Copland House Launches All-Scholarship Workshop and Mentoring Program

Copland House Launches All-Scholarship Workshop and Mentoring Program

For the inaugural session this summer, five composers from across the U.S. have been invited to participate in this intensive, annual, all-scholarship creative workshop and mentoring program.

Written By

NewMusicBox Staff

Copland House

Copland House

Copland House has announced the launch of CULTIVATE, an intensive, annual, all-scholarship creative workshop and mentoring program dedicated to developing the talents of American composers in the initial stages of their professional careers. For the inaugural session this summer, five composers from across the U.S. have been invited to participate: Nathan Heidelberger, 25 (Westchester Community Foundation Valentine and Clark Fellow); Roger Zare, 27 (ASCAP Foundation Fellow); Michael Djupstrom, 31; Reena Esmail, 29; and Michael Ippolito, 27. Composer and clarinetist Derek Bermel, who will serve as director of the new initiative, noted that he expects “an intense week of workshops, analysis, inspiration, vision, revision, deconstruction, re-revision, contemplation, and perspiration.”

The inaugural sessions will take place July 31-August 5 at Copland’s National Historic Landmark home and various other locations in northern Westchester County, New York. The focus of the composer fellows’ work will be a brief, small-ensemble piece they will each write especially for CULTIVATE. On arrival, fellows will hear a rehearsed reading of each new piece by Music from Copland House, and daily sessions with Bermel and the ensemble thereafter will help fellows further hone and refine their works. CULTIVATE concludes with a public concert and live recording of all the new works on the afternoon of August 5 at Copland House at Merestead in Mount Kisco, NY. All costs of composer participation, working sessions, travel, accommodations, and meals are covered by the CULTIVATE program.

Evening sessions will feature explorations and analysis by Bermel of important modern works, and informal conversations with prominent, innovative industry leaders who are actively thinking about and re-shaping 21st century concert music. Among the discussion leaders are Alan Pierson, music director of the Brooklyn Philharmonic and Alarm Will Sound, and critic and lecturer Greg Sandow. Major support for CULTIVATE comes from the ASCAP Foundation, Westchester Community Foundation Valentine and Clark Scholarship Fund, John G. Strugar, MD, and the Friends of Copland House.

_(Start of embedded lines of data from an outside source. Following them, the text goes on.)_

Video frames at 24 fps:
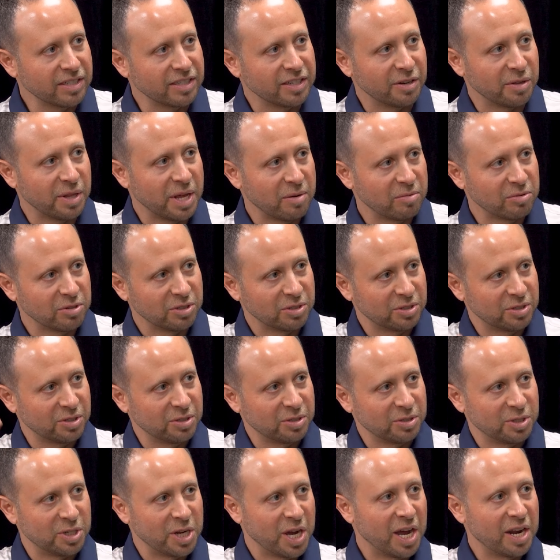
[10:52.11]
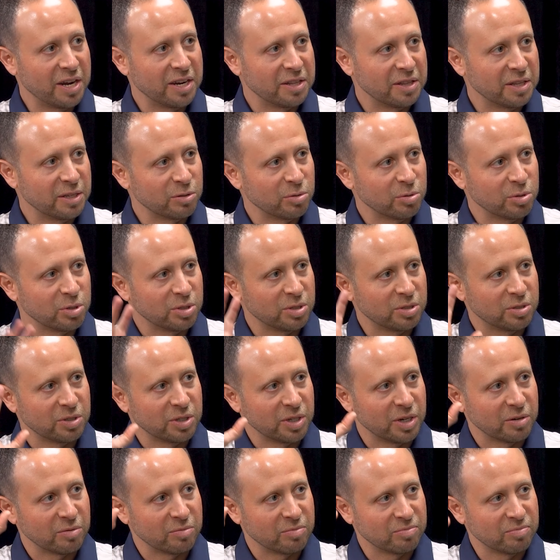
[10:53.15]
You know, that was done, and this was,
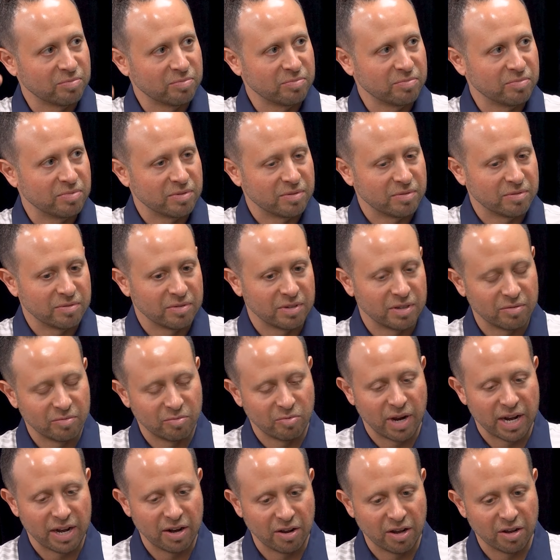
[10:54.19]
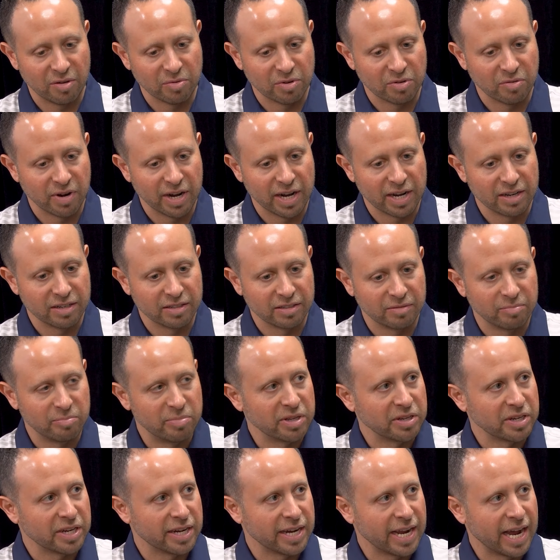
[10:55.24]
you know, Whitehall would raise
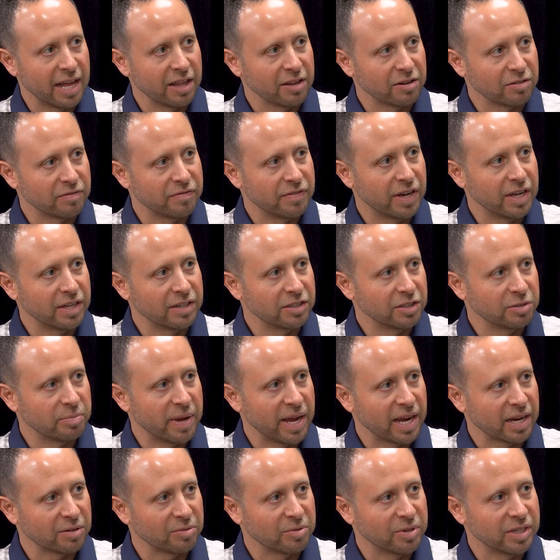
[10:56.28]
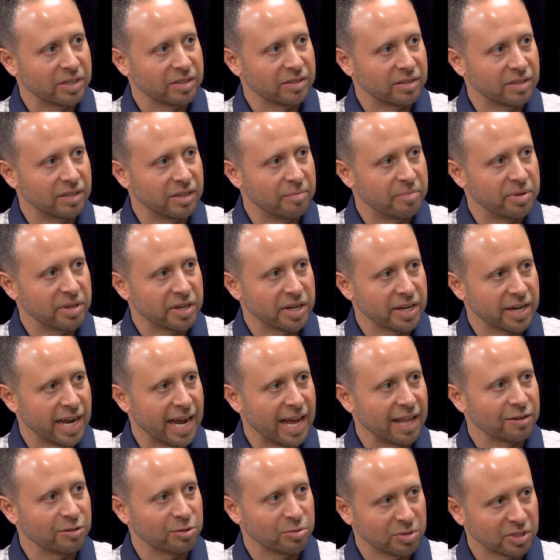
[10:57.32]
billion-dollar funds back when $1 billion
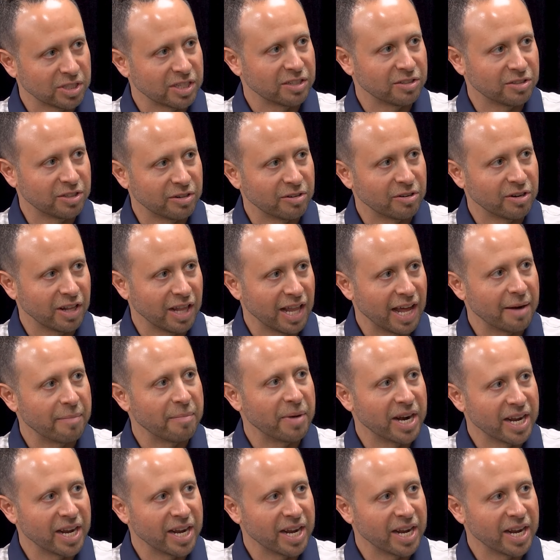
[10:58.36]
was considered a lot of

Applications for the next CULTIVATE round will be due December 1. The program is open to all American citizens or permanent residents between the ages of 22 and 28 who are at the earliest stages of their professional careers. Selection will be based solely on the artistic quality of the submitted work samples, which will be reviewed by an outside panel of musicians, headed by Bermel.